For this exercise, retype every record below exactly and keep the pictures out.

[[ Data extracts open ]]

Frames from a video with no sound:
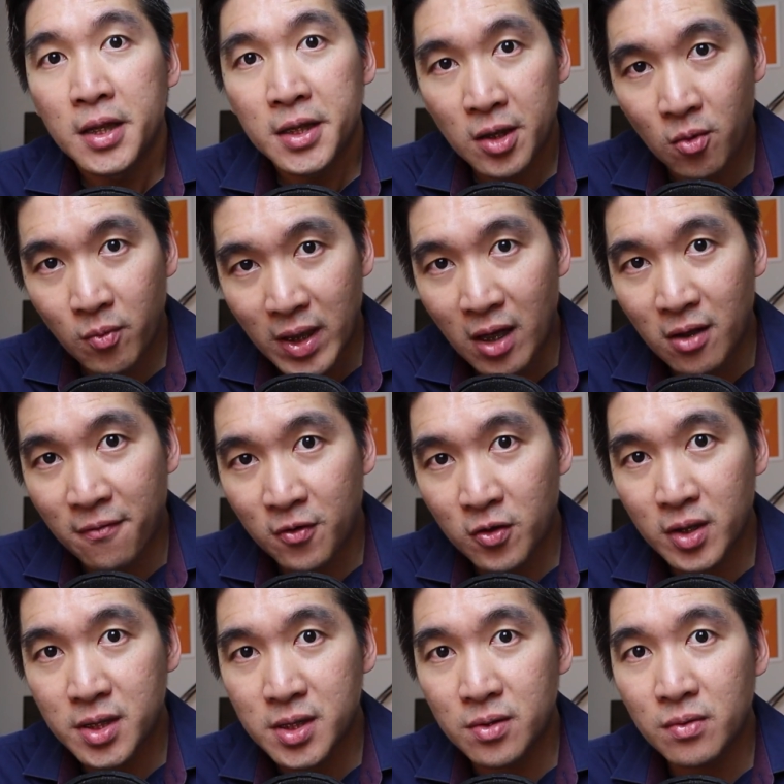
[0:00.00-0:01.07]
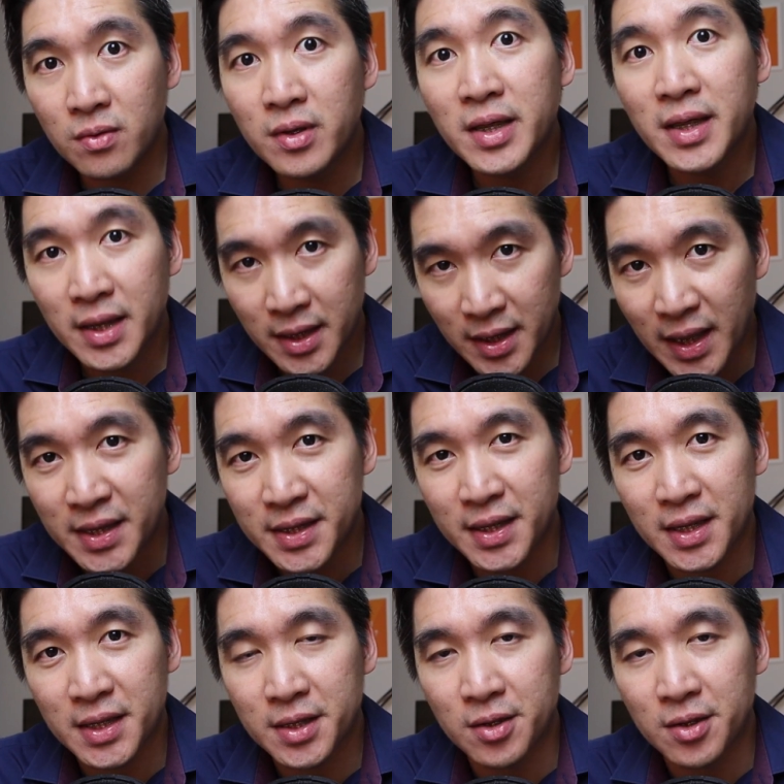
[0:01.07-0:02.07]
So without further ado, let's get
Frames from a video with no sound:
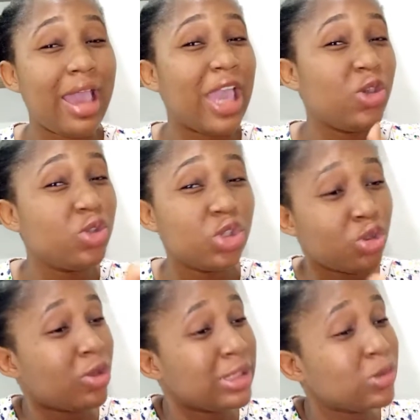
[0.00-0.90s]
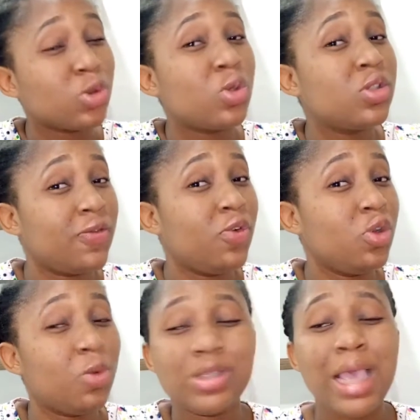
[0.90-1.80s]
are you sure this was what you
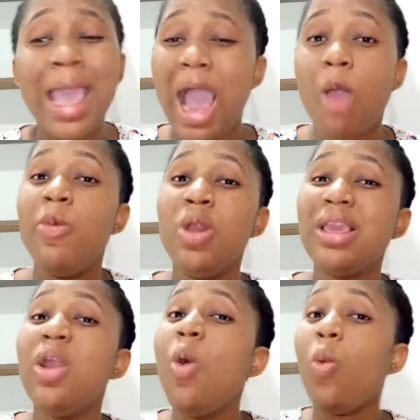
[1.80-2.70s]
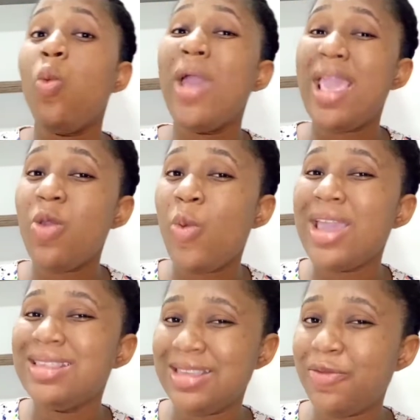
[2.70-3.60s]
followed? Because I'll be looking way,
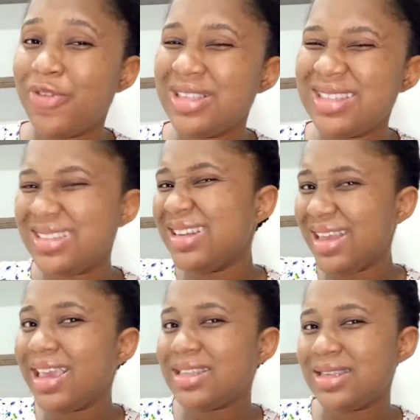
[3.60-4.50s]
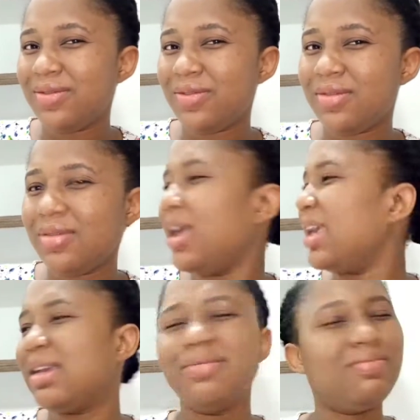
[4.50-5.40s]
way different in the negative.
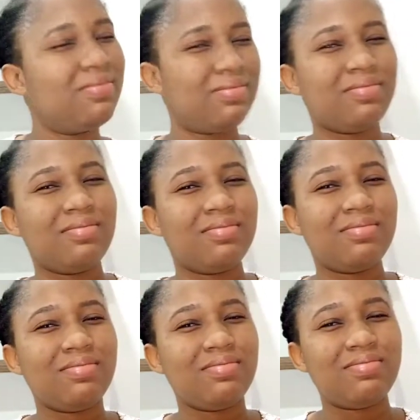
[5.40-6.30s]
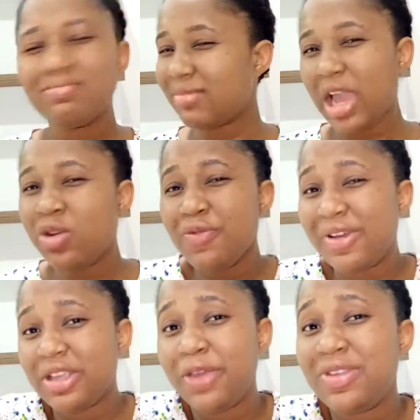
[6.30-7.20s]
Like, I don't know if,
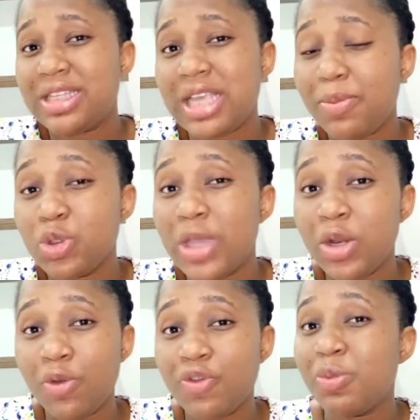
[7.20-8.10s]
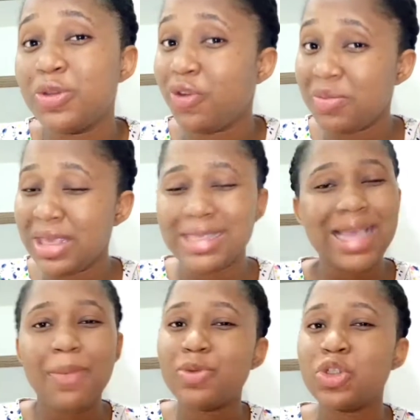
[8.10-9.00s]
I, if that's happened to any of you, but for me, it
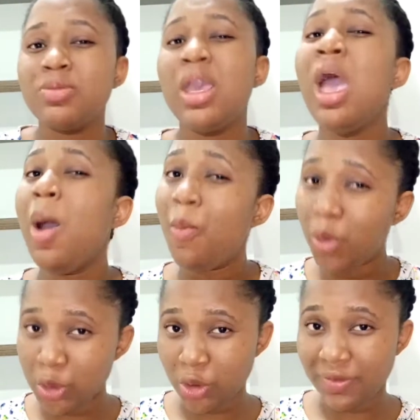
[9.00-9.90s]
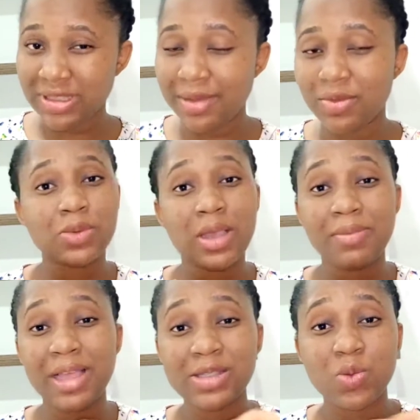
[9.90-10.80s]
happens to me most of the time. Um,
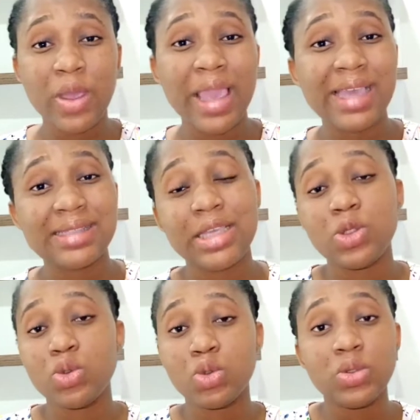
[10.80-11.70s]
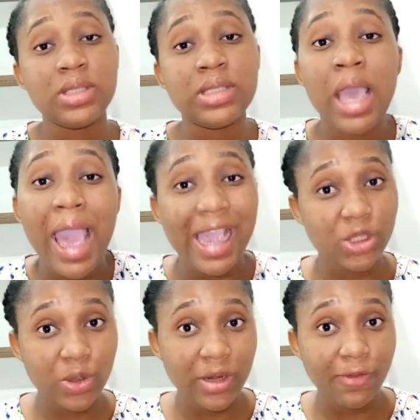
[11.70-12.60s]
that's why I said to do this. I
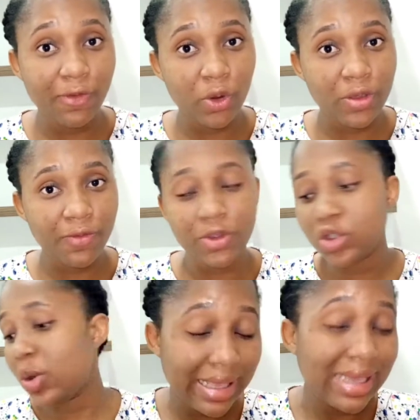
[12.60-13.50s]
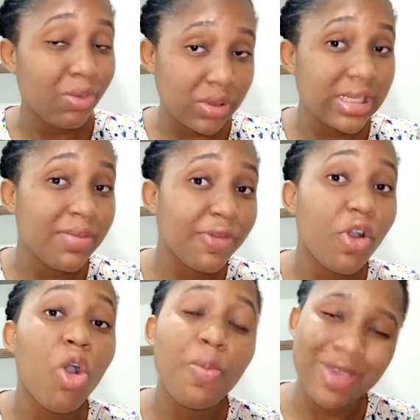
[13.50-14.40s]
tried following video. Like I was saying
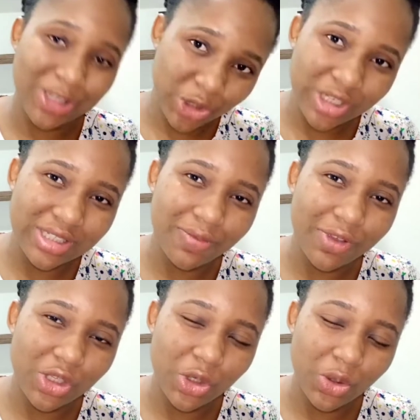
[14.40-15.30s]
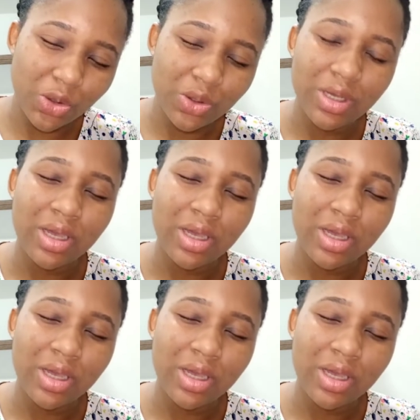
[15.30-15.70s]
before, hope you enjoyed the video.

[[ Data extracts closed ]]

# [Your solution]
Frames from a video with no sound:
[0:00.00-0:01.07]
[0:01.07-0:02.07]
So without further ado, let's get
Frames from a video with no sound:
[0.00-0.90s]
[0.90-1.80s]
are you sure this was what you
[1.80-2.70s]
[2.70-3.60s]
followed? Because I'll be looking way,
[3.60-4.50s]
[4.50-5.40s]
way different in the negative.
[5.40-6.30s]
[6.30-7.20s]
Like, I don't know if,
[7.20-8.10s]
[8.10-9.00s]
I, if that's happened to any of you, but for me, it
[9.00-9.90s]
[9.90-10.80s]
happens to me most of the time. Um,
[10.80-11.70s]
[11.70-12.60s]
that's why I said to do this. I
[12.60-13.50s]
[13.50-14.40s]
tried following video. Like I was saying
[14.40-15.30s]
[15.30-15.70s]
before, hope you enjoyed the video.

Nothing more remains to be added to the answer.